Johanneskirche, Evangelische Kirche in Aalen, Deutschland
Die Johanneskirche ist ein protestantisches Gotteshaus nahe dem östlichen Tor des ehemaligen römischen Forts, das aus Steinen dieser antiken Anlage errichtet wurde. Das Gebäude hat einen schlichten rechteckigen Grundriss und war von Anfang an als religiöser Versammlungsort für die Gemeinde bestimmt.
Das Gebäude entstand im 9. Jahrhundert mit Materialien aus dem römischen Lager und gehört zu den ältesten religiösen Bauwerken Württembergs. Es zeigt, wie frühe Christen die Überreste von Römerorten für neue Zwecke nutzten.
Die Westmauer zeigt eine romanische Freskenmalerei aus dem frühen 13. Jahrhundert, die religiöse Szenen darstellt. Die südöstliche Seite trägt Epitaphe, die Einblicke in das Leben der Aalener Bürger um 1570 geben.

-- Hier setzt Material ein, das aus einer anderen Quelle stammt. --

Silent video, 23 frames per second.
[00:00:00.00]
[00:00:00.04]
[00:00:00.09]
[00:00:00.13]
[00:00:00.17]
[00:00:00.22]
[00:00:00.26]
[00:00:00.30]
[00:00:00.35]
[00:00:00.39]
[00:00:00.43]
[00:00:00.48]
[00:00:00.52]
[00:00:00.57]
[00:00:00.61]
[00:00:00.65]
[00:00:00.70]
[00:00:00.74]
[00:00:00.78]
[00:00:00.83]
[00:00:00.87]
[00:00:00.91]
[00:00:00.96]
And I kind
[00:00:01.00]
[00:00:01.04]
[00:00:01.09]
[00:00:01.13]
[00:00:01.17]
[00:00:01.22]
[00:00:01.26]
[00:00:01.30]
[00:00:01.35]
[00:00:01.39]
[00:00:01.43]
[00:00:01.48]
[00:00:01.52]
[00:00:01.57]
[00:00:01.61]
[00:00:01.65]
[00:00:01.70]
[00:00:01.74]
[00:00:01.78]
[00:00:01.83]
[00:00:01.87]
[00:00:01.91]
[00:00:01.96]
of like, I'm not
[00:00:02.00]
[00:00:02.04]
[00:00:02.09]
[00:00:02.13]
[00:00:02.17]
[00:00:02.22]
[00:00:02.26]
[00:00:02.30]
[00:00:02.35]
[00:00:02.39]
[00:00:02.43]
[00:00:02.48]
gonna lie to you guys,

Das Gebäude liegt leicht zugänglich in der Nähe des Stadtzentrums von Aalen und ist von außen gut sichtbar. Die evangelische Gemeinde nutzt das Gotteshaus regelmäßig, weshalb Besucher bei Gottesdiensten oder nach Vereinbarung hineingehen können.
Bei Renovierungsarbeiten 1973 fanden die Arbeiter einen römischen Weihaltar für Jupiter Dolichenus in den Fundamenten des Kirchenbaus. Dieser Fund zeigt, dass an diesem Ort lange vor dem Christentum religiöse Rituale stattgefunden hatten.